Challenge administration platform Monday.com has eliminated its “Share Update” function after risk actors abused it in phishing assaults.
Monday.com is a cloud-based challenge administration platform that permits groups to prepare and handle their work utilizing automated workflows and dashboards. The platform is used by 225,000 clients, together with Coca-Cola, Canva, LionsGate, Oxy, Compass, and Zippo.
On Tuesday, Monday.com clients informed BleepingComputer they have been involved that the corporate was compromised after receiving phishing emails from its electronic mail accounts.
These emails have been despatched utilizing SendGrid and got here from notifications@monday.com, passing SPF, DMARC, and DKIM authentication.
The phishing emails pretended to come back from a “Human Resources” division, asking customers to both acknowledge the “organization’s workplace sex policy” or submit suggestions as a part of a “2024 Employee Evaluation.”
Supply: BleepingComputer
Embedded within the emails have been hyperlinks containing shortened URLs, corresponding to tinyurl.com, that led to phishing types on formstack.com. The types related to these phishing campaigns have since been disabled, so BleepingComputer doesn’t know what info was being collected.
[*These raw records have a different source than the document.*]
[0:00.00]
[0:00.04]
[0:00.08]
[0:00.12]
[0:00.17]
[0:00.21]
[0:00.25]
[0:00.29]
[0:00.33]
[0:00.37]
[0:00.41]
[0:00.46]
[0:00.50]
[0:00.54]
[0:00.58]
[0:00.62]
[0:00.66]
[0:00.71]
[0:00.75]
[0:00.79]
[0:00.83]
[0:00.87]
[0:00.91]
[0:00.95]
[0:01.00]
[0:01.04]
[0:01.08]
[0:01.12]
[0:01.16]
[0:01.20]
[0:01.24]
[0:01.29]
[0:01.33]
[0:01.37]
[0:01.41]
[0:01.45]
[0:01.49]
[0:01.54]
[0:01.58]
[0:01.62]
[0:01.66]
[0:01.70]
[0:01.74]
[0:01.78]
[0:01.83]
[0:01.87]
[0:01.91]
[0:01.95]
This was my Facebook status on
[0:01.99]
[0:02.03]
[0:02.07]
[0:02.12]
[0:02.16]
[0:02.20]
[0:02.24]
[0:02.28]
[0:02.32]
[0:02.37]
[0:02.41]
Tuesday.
After contacting Monday.com in regards to the phishing assaults earlier this week, they informed BleepingComputer at this time that the assaults have been carried out by their ‘Share Replace’ function.
“We were made aware of the misuse of a monday.com feature named “Share Replace,” which allows users to share an update with someone who isn’t a member of their account,” a Monday.com spokesperson informed BleepingComputer.
“Unfortunately, a user misused this feature by sending a phishing message. We promptly suspended this user and removed the feature.”
“This feature has no connection to data hosted on monday.com or access to any customer accounts or data. We have reached out and shared precautions with the email recipients of the phishing message.”
Monday.com says that the risk actor abused this function by inputting an inventory of electronic mail addresses to which a notification ought to be despatched, which may embody folks outdoors of their group.
When requested how many individuals obtained an electronic mail, they declined to reply for safety causes however stated they contacted all recipients to warn them of the phishing emails.
For individuals who used the ‘Share Replace’ function, Monday.com informed BleepingComputer that it’s beneath overview and can’t present a timeline for when or if the function can be restored.